[Saved entries]
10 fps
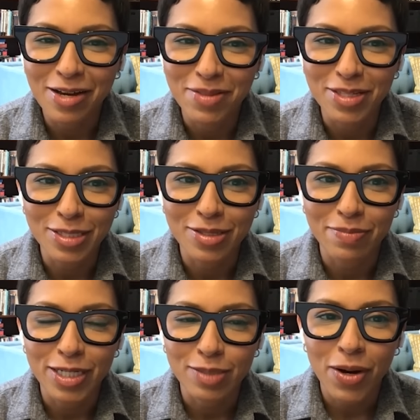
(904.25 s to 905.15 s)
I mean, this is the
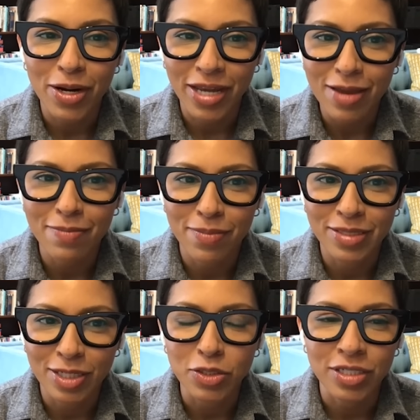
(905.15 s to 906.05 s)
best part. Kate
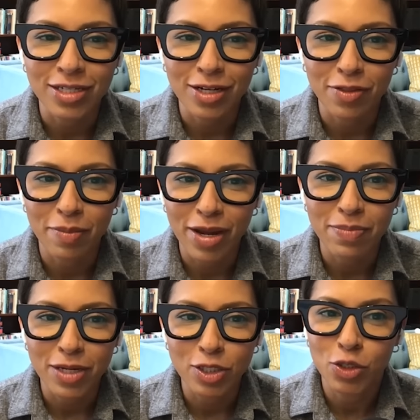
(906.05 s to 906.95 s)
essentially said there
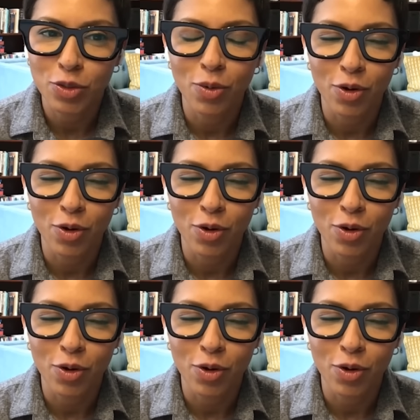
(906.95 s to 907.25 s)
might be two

■ Exercise details ■
From the entries above, write out every line without a single change, skipping the images.

■ Solved exercise ■
10 fps
(904.25 s to 905.15 s)
I mean, this is the
(905.15 s to 906.05 s)
best part. Kate
(906.05 s to 906.95 s)
essentially said there
(906.95 s to 907.25 s)
might be two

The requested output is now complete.